The 1992–93 NBA season was the Nuggets' 17th season in the National Basketball Association and 26th season as a franchise. In the 1992 NBA draft, the Nuggets selected LaPhonso Ellis out of Notre Dame University with the fifth overall pick, and selected Bryant Stith from the University of Virginia with the thirteenth pick. During the off-season, the team acquired second-year guard Robert Pack from the Portland Trail Blazers, and brought back Dan Issel as their new head coach; Issel starred for the Nuggets for ten seasons as a player. Under Issel, the Nuggets got off to a 7–7 start, but then suffered a 14-game losing streak from December 5 to January 5. At midseason, the team signed free agent Tom Hammonds, who was previously released by the Charlotte Hornets. Despite the losing streak, the Nuggets showed significant improvement holding a 20–30 record at the All-Star break, and missed the playoffs by three games with a record of 36–46, fourth in the Midwest Division.

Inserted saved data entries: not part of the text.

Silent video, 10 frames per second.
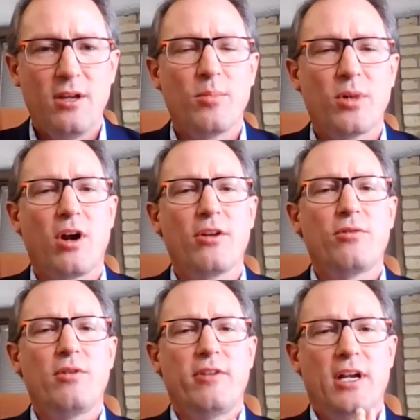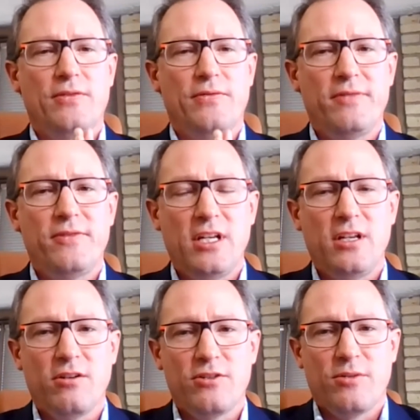MacArthur River has
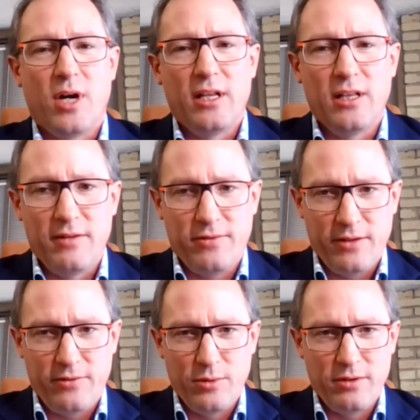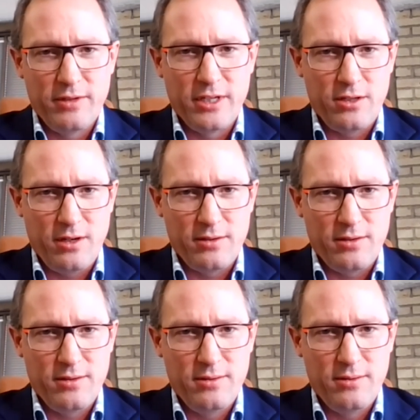fifteen years of mine life left when it
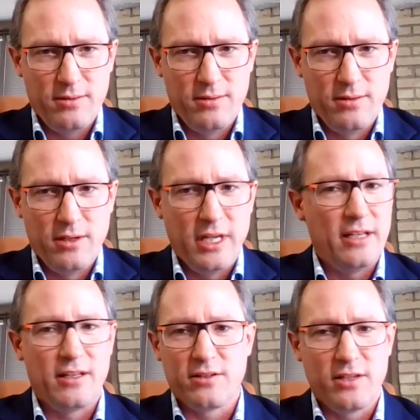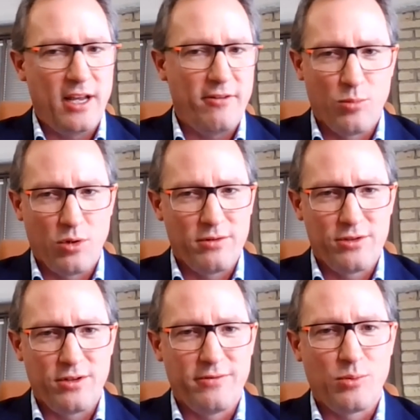restarts. It doesn't have more
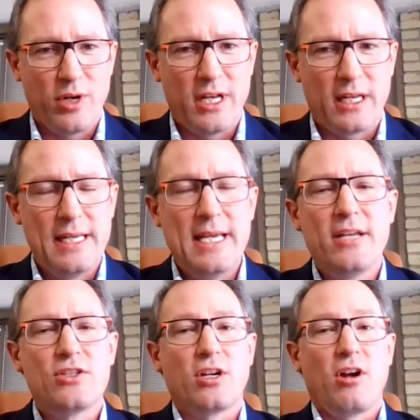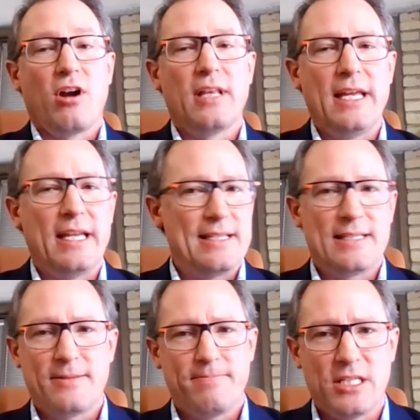reserves waiting. Cigar Lake
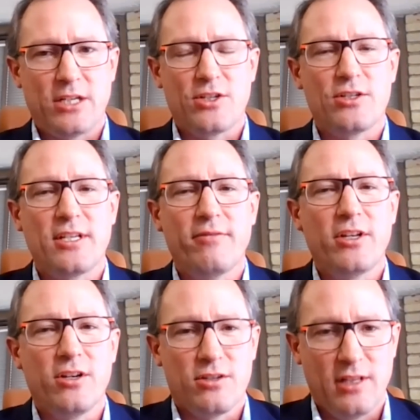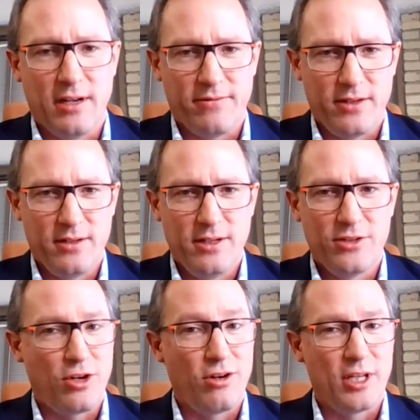has six or seven years left.
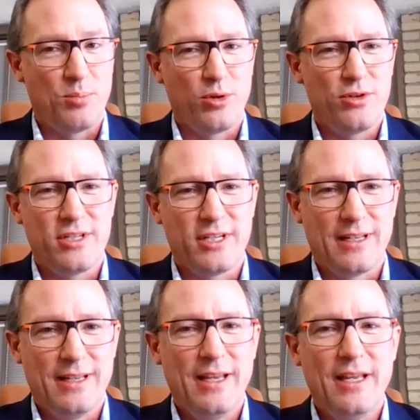It's currently producing.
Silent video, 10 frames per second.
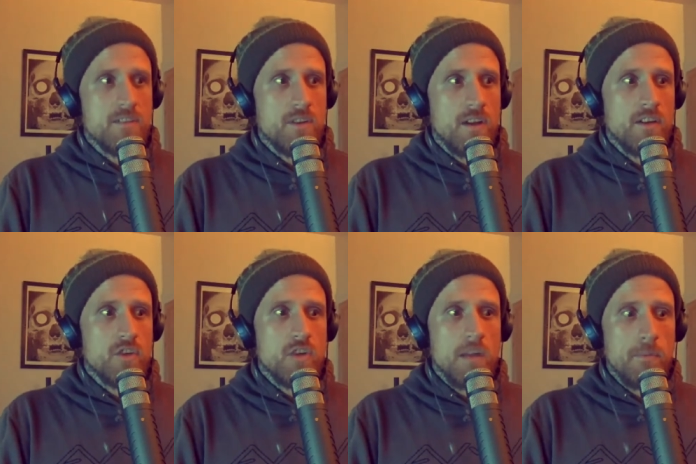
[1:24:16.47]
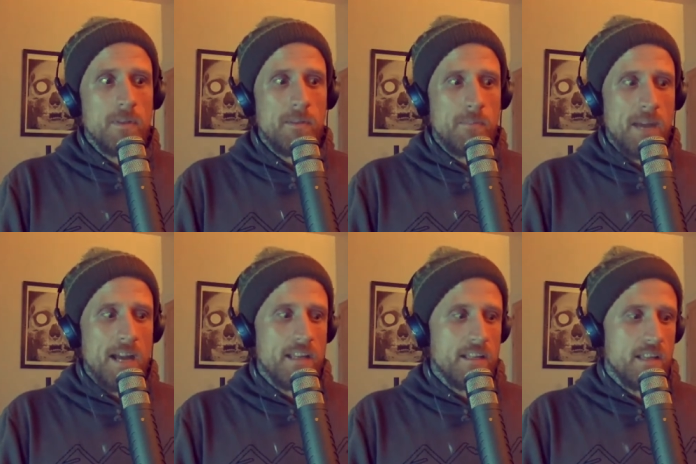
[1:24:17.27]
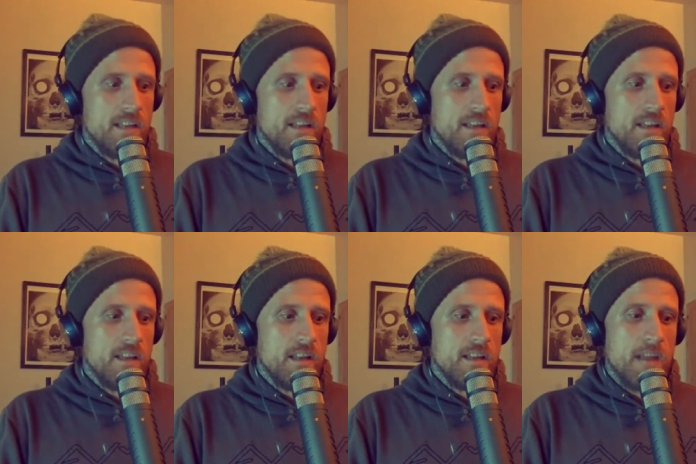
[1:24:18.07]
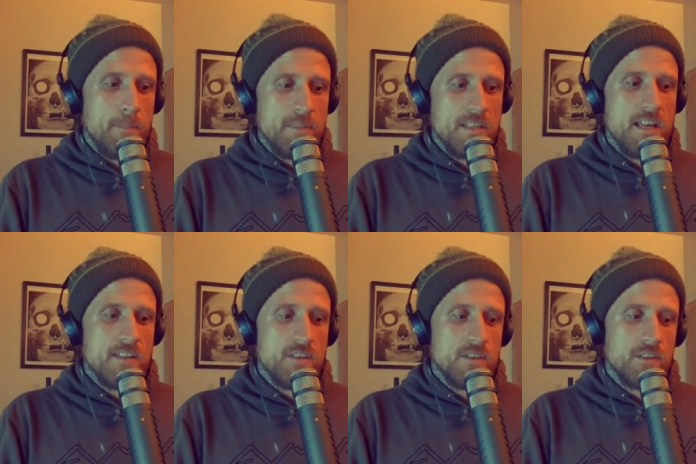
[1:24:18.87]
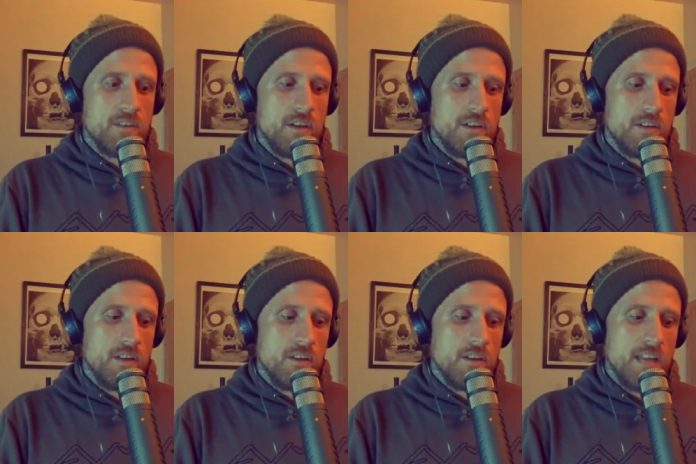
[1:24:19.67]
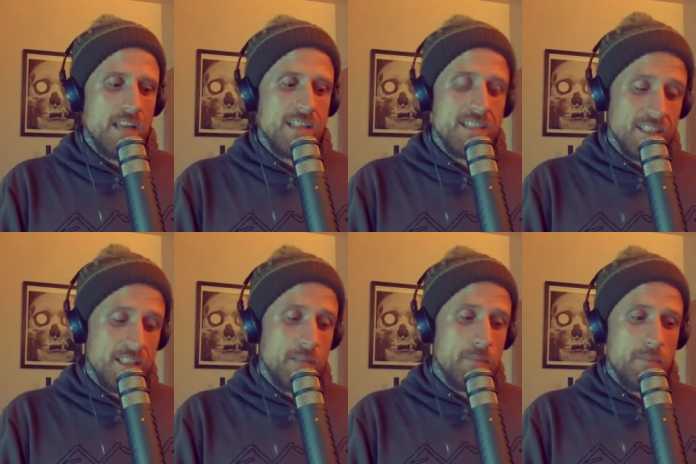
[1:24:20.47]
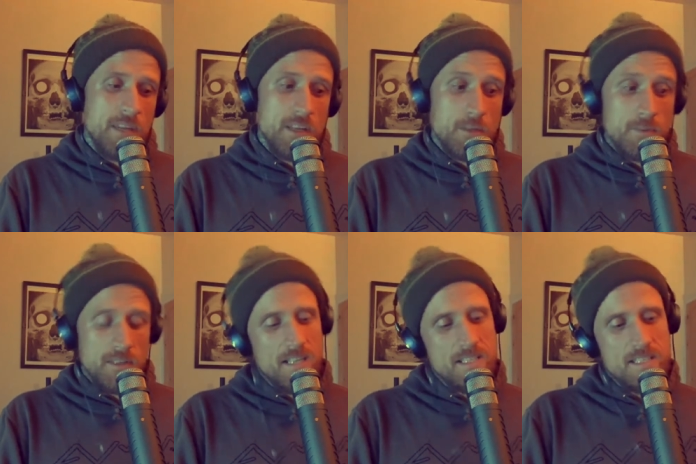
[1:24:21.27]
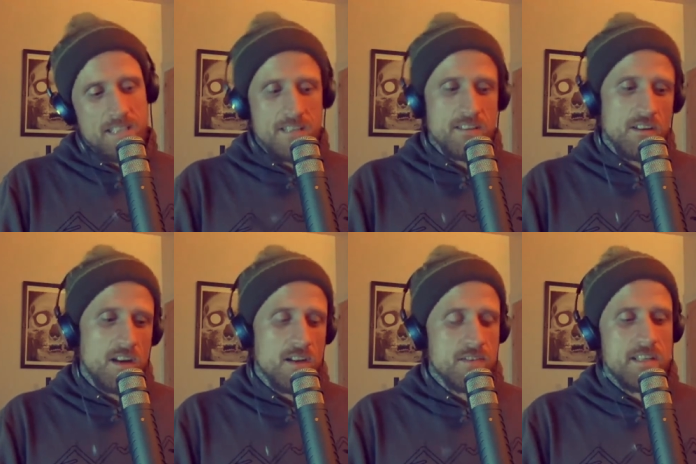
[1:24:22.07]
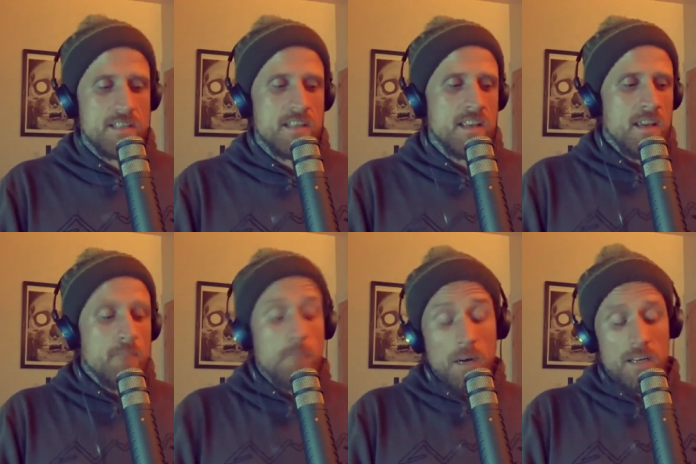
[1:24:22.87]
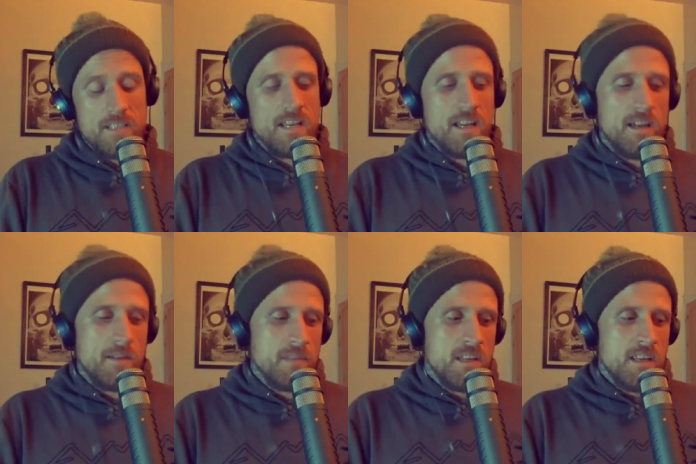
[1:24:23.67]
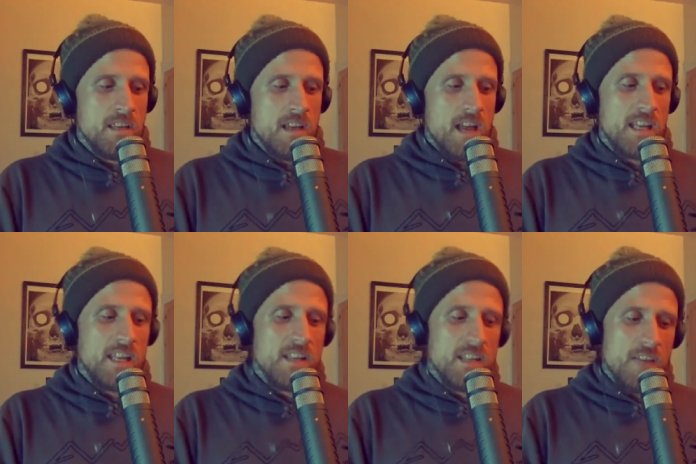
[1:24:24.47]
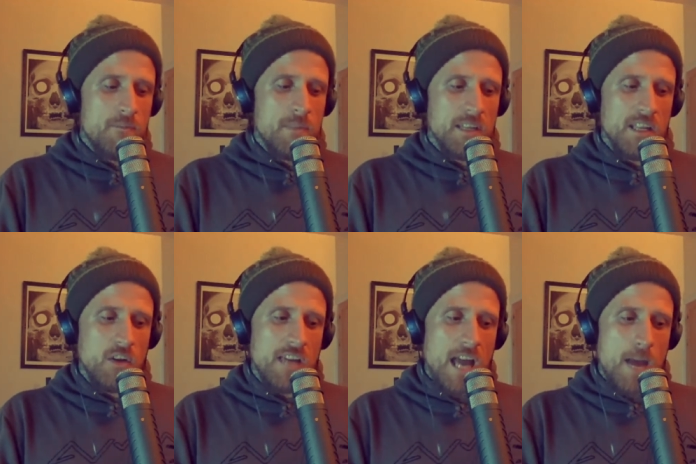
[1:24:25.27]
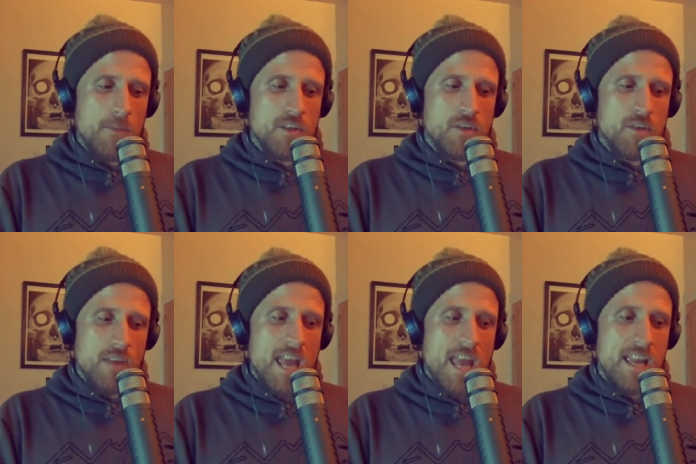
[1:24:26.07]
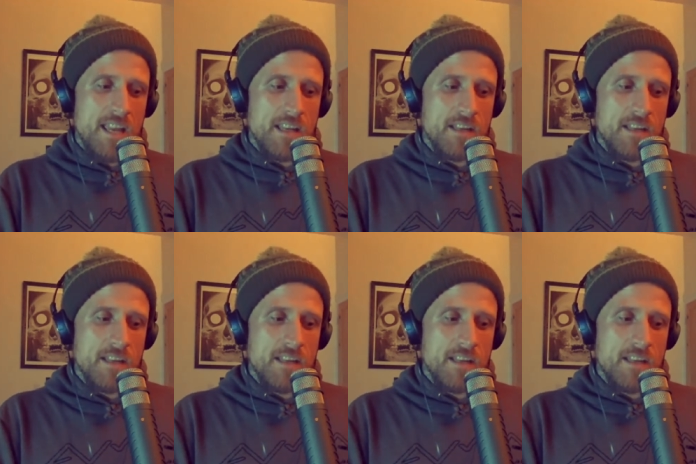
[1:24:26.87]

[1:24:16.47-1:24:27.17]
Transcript: So I've got to try and pull it back and capitalize on getting sleep and being up at like 6 or half 6. But it left me a little gap to create in.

The progress of second-year star Dikembe Mutombo into one of the league's best defensive players was reason for hope, as he averaged 13.8 points, 13.0 rebounds and 3.5 blocks per game, while Chris Jackson led the team in scoring averaging 19.2 points per game, which resulted in him being named the Most Improved Player of the Year. In addition, Ellis averaged 14.7 points, 9.1 rebounds and 1.4 blocks per game, and was named to the NBA All-Rookie First Team, while Reggie Williams provided the team with 17.0 points, 5.4 rebounds and 1.6 steals per game, and Pack contributed 10.5 points and 4.4 assists per game off the bench. Stith contributed 8.9 points per game, but only played just 39 games due to a broken toe, and Marcus Liberty provided with 8.1 points and 4.3 rebounds per game.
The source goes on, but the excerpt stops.